Of course, if he lived in Zimbabwe, $56 might mean something, if he lived in a shantytown or rural village. Our company’s website management contractor based in Bangladesh earns the grand sum of $2.00 an hour — so (for him) $56 might be a week’s work.

800px-It's_A_Wonderful_Life
George Bailey (James Stewart), Mary Bailey (Donna Reed) and their youngest daughter Zuzu (Karolyn Grimes) in It’s a Wonderful Life.

Different things matter in different ways at different times, it seems. Sure, there are some comparisons we can make to assess our standing/status. Wealth, undoubtedly, counts in the equation, as does health. More challenging (but probably more important than wealth and about as important as health) would be the question about how much we’ve given, contributed and supported or improved the world. I sense the people with the highest rankings here are ultimately the most successful, and often, the happiest.

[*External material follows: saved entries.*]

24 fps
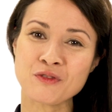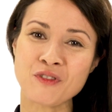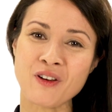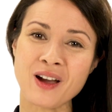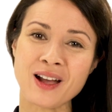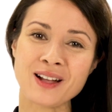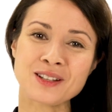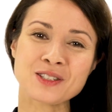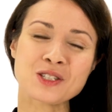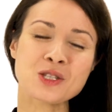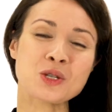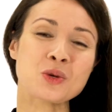
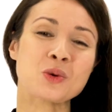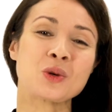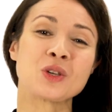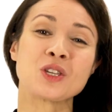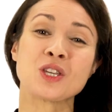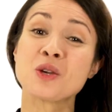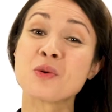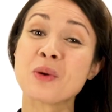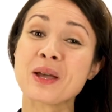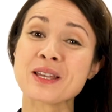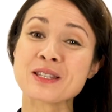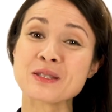files to a
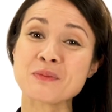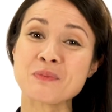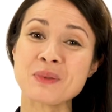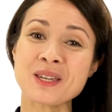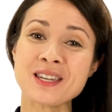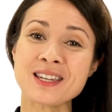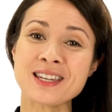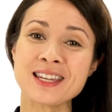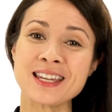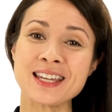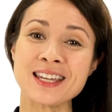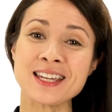
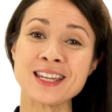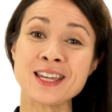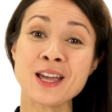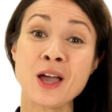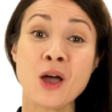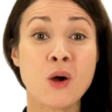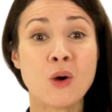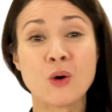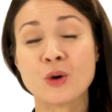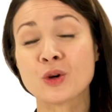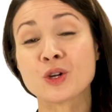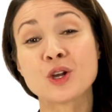USB key
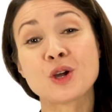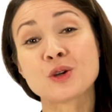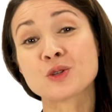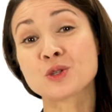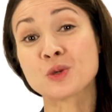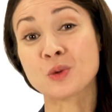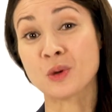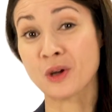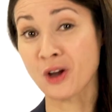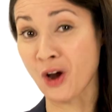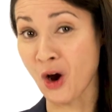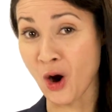or go
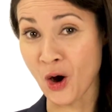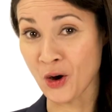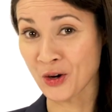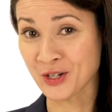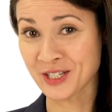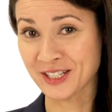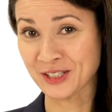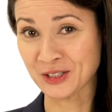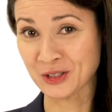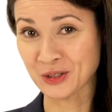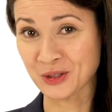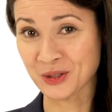to a car
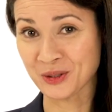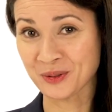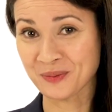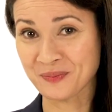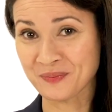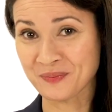dealer.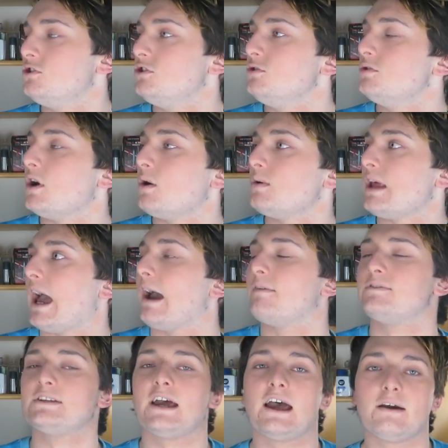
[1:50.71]
you don't
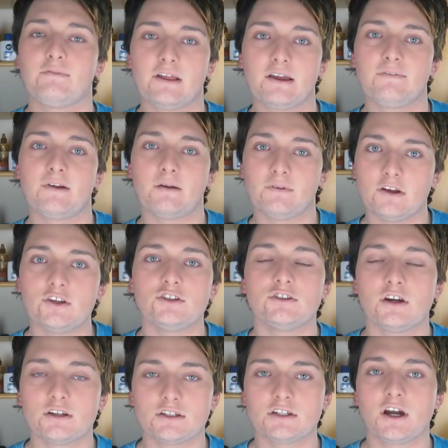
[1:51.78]
have to have like
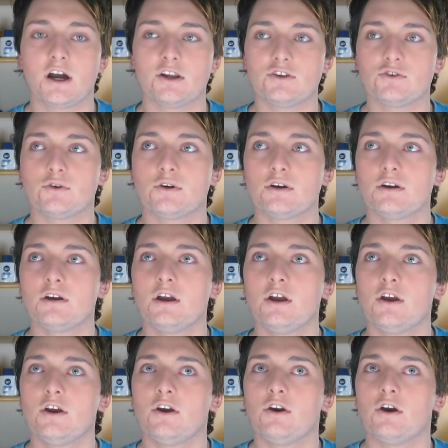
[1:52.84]
foundation on to contour,
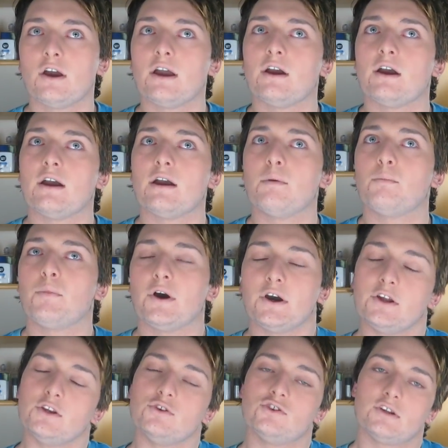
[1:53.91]

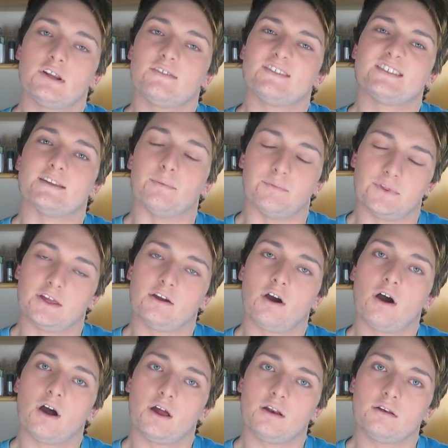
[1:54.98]
but you should have something
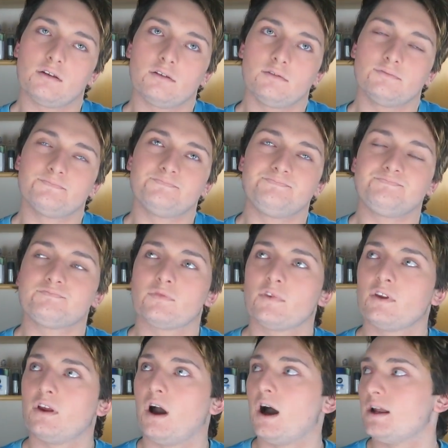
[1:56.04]
on,
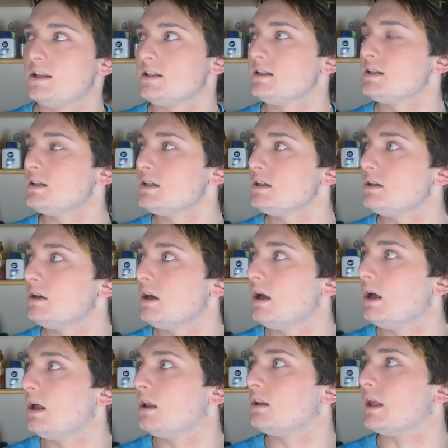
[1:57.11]
honestly,
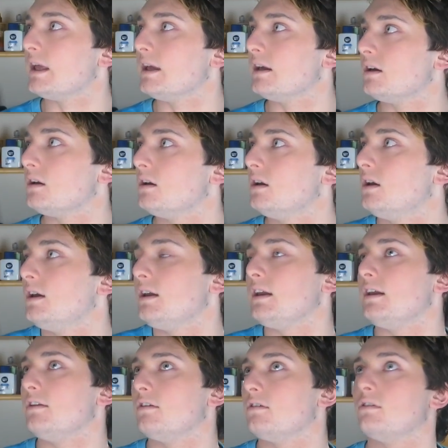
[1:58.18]
like
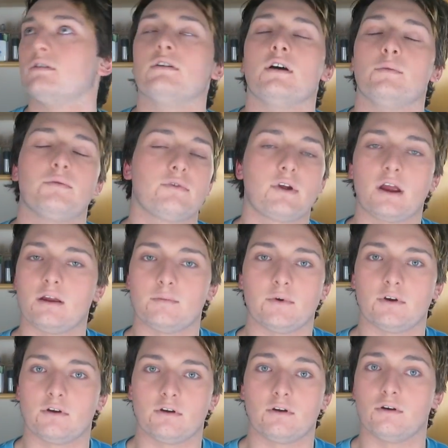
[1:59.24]
either a
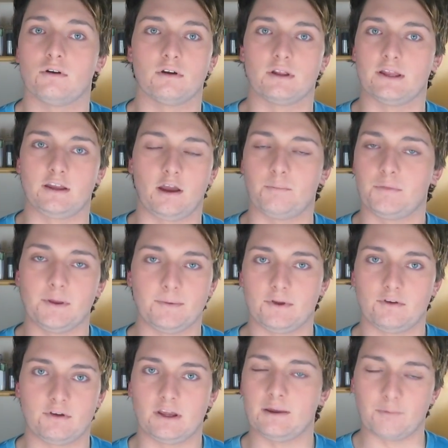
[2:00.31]
primer or like a
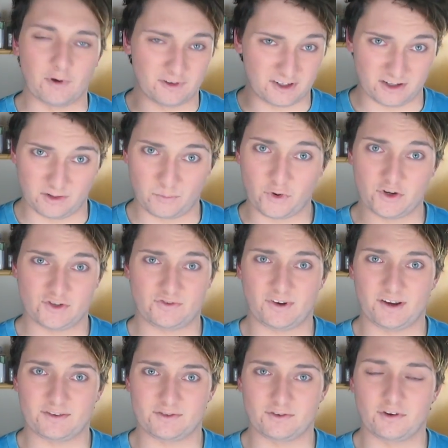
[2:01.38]
BB cream or a tinted
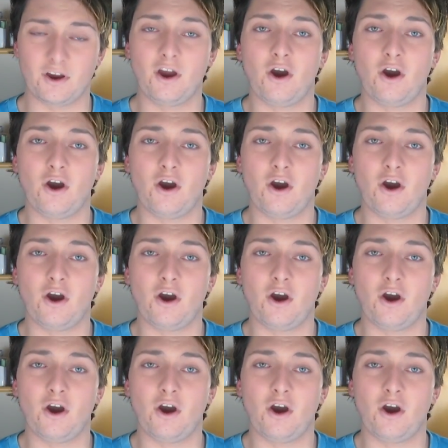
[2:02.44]
moisturizer,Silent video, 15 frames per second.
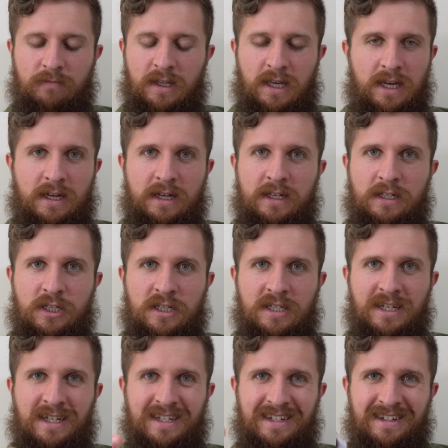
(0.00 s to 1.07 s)
yeah, it
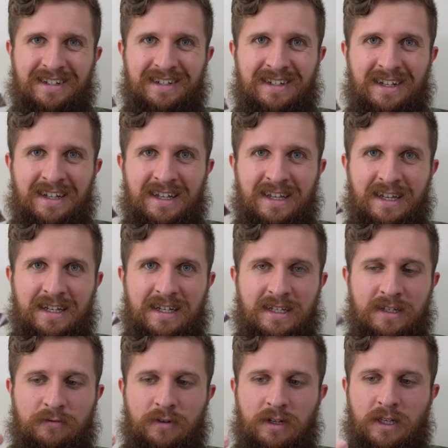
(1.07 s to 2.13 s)
just doesn't,
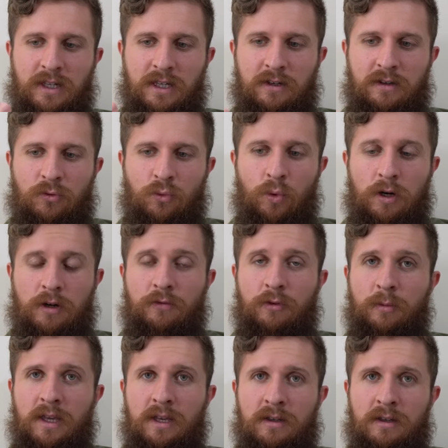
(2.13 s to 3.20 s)
really work
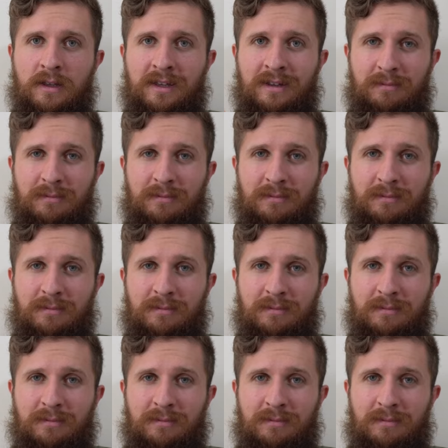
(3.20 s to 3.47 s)
for me.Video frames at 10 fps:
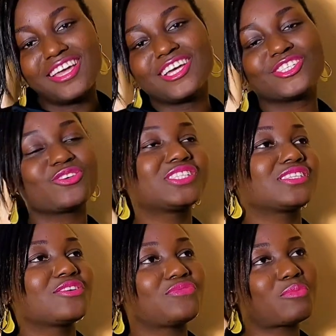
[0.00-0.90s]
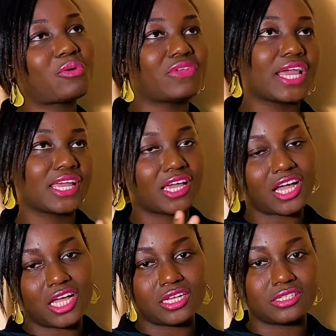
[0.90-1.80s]
So it's in the form of like a
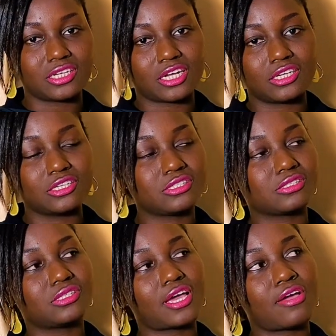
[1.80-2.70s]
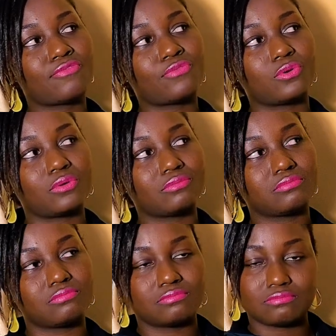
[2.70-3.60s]
calendar. It's there for
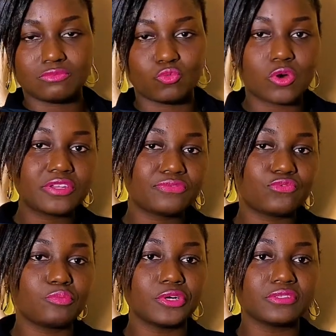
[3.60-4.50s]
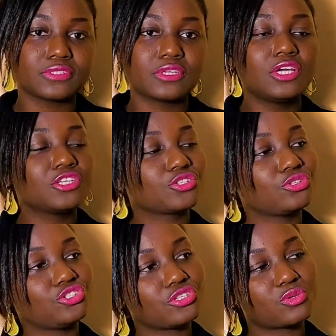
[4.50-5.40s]
one full month. So
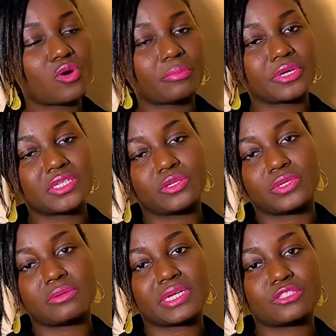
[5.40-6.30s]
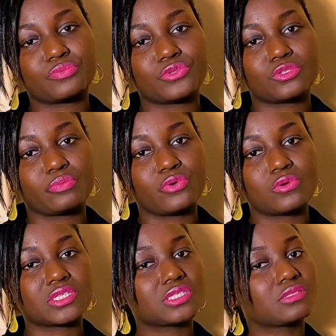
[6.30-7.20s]
if just go on Monday, what am I supposed to
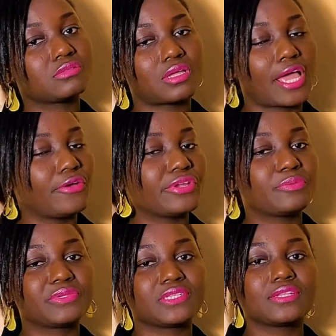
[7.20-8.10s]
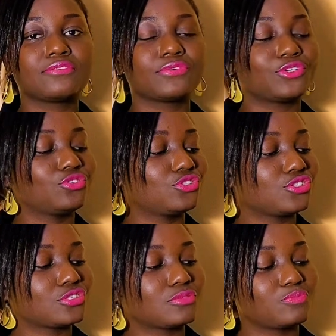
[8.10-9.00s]
post? I already put it there for you.
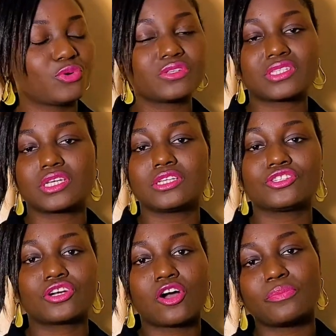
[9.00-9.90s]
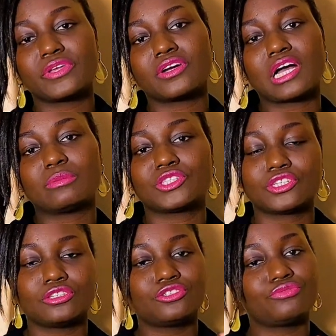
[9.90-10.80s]
Just post it, you copy your
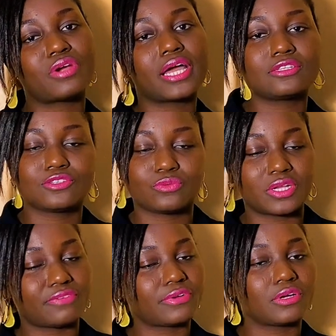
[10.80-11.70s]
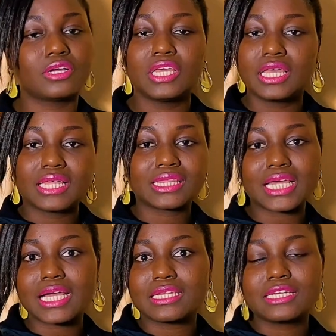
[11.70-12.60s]
caption, you write, your whatever.
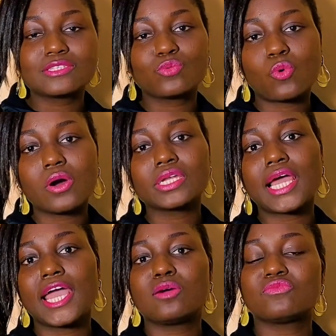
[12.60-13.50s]
That is what I amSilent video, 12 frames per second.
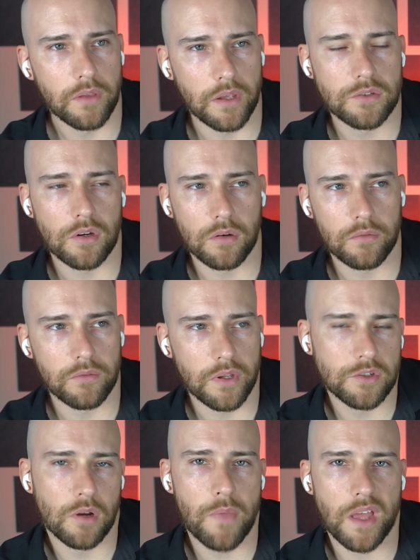They
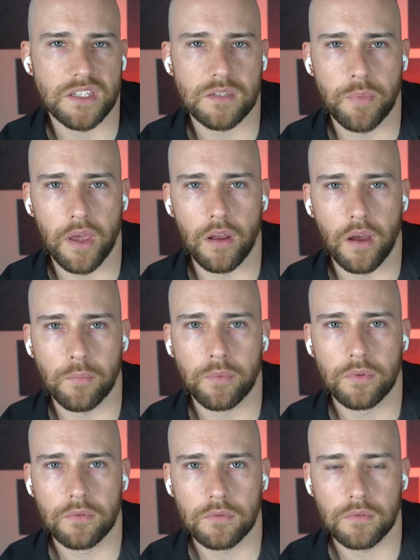term that sped up,
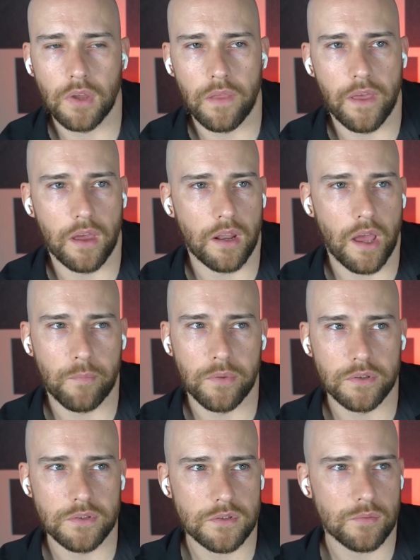and that
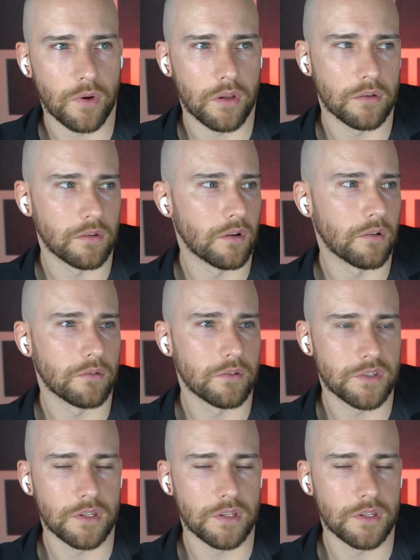happens when you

Sometimes the greatest social achievement contributions arise through drama and music.  Think: It’s a Wonderful Life,” for example, where you can discover the relative meaning of selfless, community-focused values.

On Remembrance/Veteran’s Day, I’m reminded that so many others have done so much more for the world and think a bit about how maybe I can enhance my relatively modest contribution to the community.